Возможно, потому, что женщины, даже старые и немощные, всегда заботились о детях, племя прогоняло их гораздо позднее, чем мужчин…
А-ку поднялся и, осторожно ступая, чтобы не потревожить спящих, начал пробираться к выходу. Он крался неслышно, его толстые грубые подошвы, которые не боялись даже острых камней, в то же время ощущали каждый выступ, каждую веточку — походка будущего охотника, кормильца племени.
Он протиснулся в отверстие и выполз из пещеры.
Снаружи уже совсем развиднелось, за далёкими горами разжигал свой костёр Великий Охотник. Вот-вот выглянет он из своей пещеры, выйдет на охоту за вон теми табунами, что пугливо дрожат наверху, и тогда станет тепло и весело. Раньше А-ку закричал бы, приветствуя Великого Охотника, ударил бы себя со всей силы в грудь, как это делают охотники, выходя на охоту, но сейчас голод грыз ему нутро, и он молчал.

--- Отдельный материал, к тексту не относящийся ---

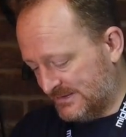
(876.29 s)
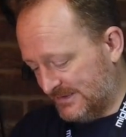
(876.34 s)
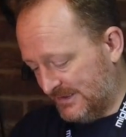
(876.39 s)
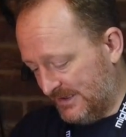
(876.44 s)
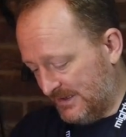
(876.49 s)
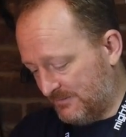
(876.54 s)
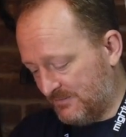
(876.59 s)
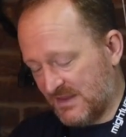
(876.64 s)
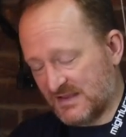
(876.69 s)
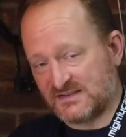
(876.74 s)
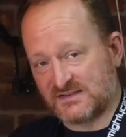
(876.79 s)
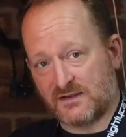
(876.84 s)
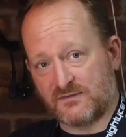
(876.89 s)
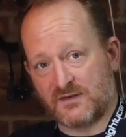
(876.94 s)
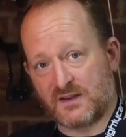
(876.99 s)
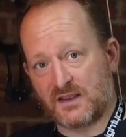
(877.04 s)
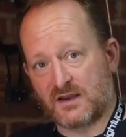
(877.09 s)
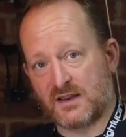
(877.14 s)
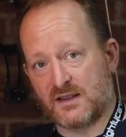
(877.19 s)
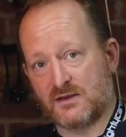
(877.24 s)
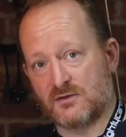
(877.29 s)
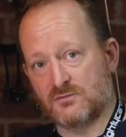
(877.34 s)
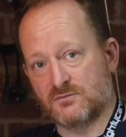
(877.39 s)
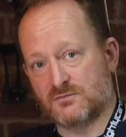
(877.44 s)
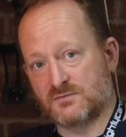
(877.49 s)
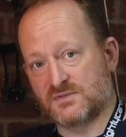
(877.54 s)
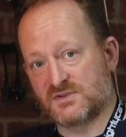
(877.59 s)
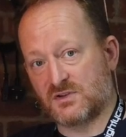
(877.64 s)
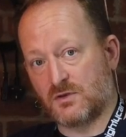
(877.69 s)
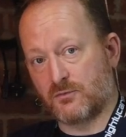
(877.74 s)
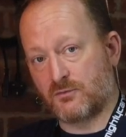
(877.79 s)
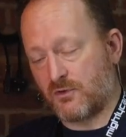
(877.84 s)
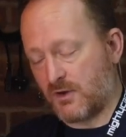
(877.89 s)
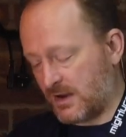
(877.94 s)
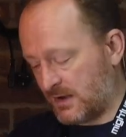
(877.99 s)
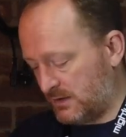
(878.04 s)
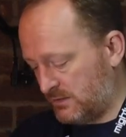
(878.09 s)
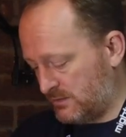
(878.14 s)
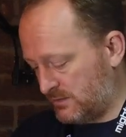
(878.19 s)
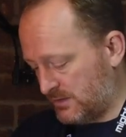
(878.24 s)
That's definitely going to help stop
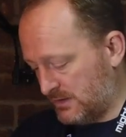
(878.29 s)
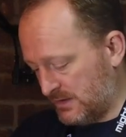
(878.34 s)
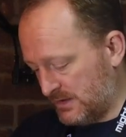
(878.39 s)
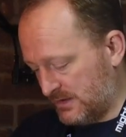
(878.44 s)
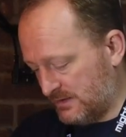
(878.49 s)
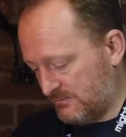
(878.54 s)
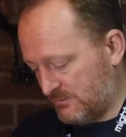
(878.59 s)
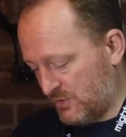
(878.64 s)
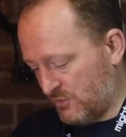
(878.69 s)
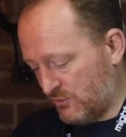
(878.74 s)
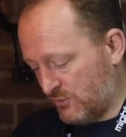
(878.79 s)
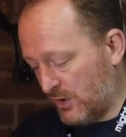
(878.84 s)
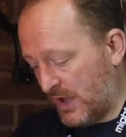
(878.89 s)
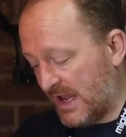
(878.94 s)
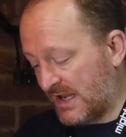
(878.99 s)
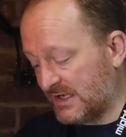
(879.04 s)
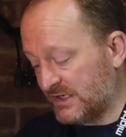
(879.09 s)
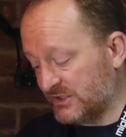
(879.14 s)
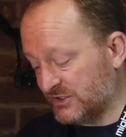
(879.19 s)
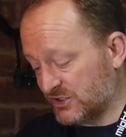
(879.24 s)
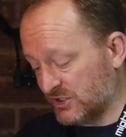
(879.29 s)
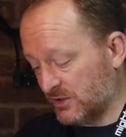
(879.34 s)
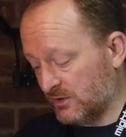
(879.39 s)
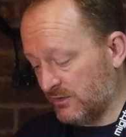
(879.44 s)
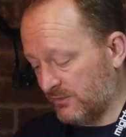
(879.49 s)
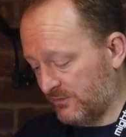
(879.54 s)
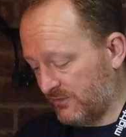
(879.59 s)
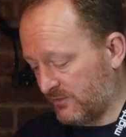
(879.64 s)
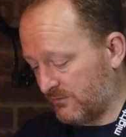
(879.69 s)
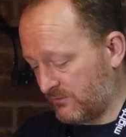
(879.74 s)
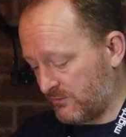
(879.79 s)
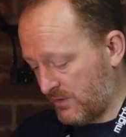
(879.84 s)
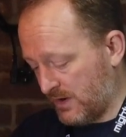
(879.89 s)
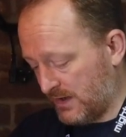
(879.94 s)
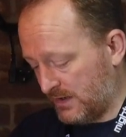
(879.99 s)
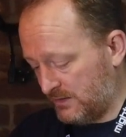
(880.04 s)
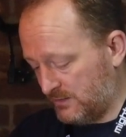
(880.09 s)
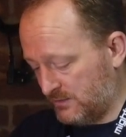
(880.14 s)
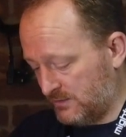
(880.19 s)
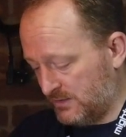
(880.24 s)
grain, or any chance of
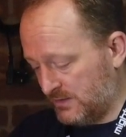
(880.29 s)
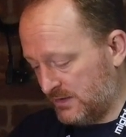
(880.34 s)
grain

Мрачно и безнадёжно оглядывал А-ку пустую долину, что простёрлась внизу — на ней уже не паслись табуны животных, на которых охотилось его племя. Они исчезли, подались куда-то в поисках пастбищ, потому что здесь, в долине, лютовала засуха. Великий Охотник за что-то разгневался на его племя и прогоняет с неба воду, не даёт ей пролиться вниз, напоить сухую, растрескавшуюся землю. Вот и сейчас он взбирается на самую высокую гору, красный, уже заранее сердитый — он затеял, должно быть, прогнать племя из этой долины.
Может, он сам хочет в ней охотиться?
Разве ему не хватает тех табунов, что пасутся наверху?
А-ку вздохнул, скривился от боли в желудке.
— А-ку хочет есть, — пробормотал он в пространство.
— Ва-а хочет есть, — послышалось жалобно в ответ.
А-ку обернулся на голос: справа, скорчившись, сидел караульный, который не спал всю ночь. Он был старый и тщедушный, способный уже только на такую вот службу, чтобы охотники помоложе могли отоспаться и набраться сил. Он уже давно сошёл с охотничьей тропы, забыл вкус тёплого мяса, оторванного от тела только что убитого животного — ему доставались только кости, обгрызенные мослы, и он часами сосал их, выискивая малейшие съедобные кусочки.
— А-ку голодный! — сказал А-ку, неприязненно смотря на караульного.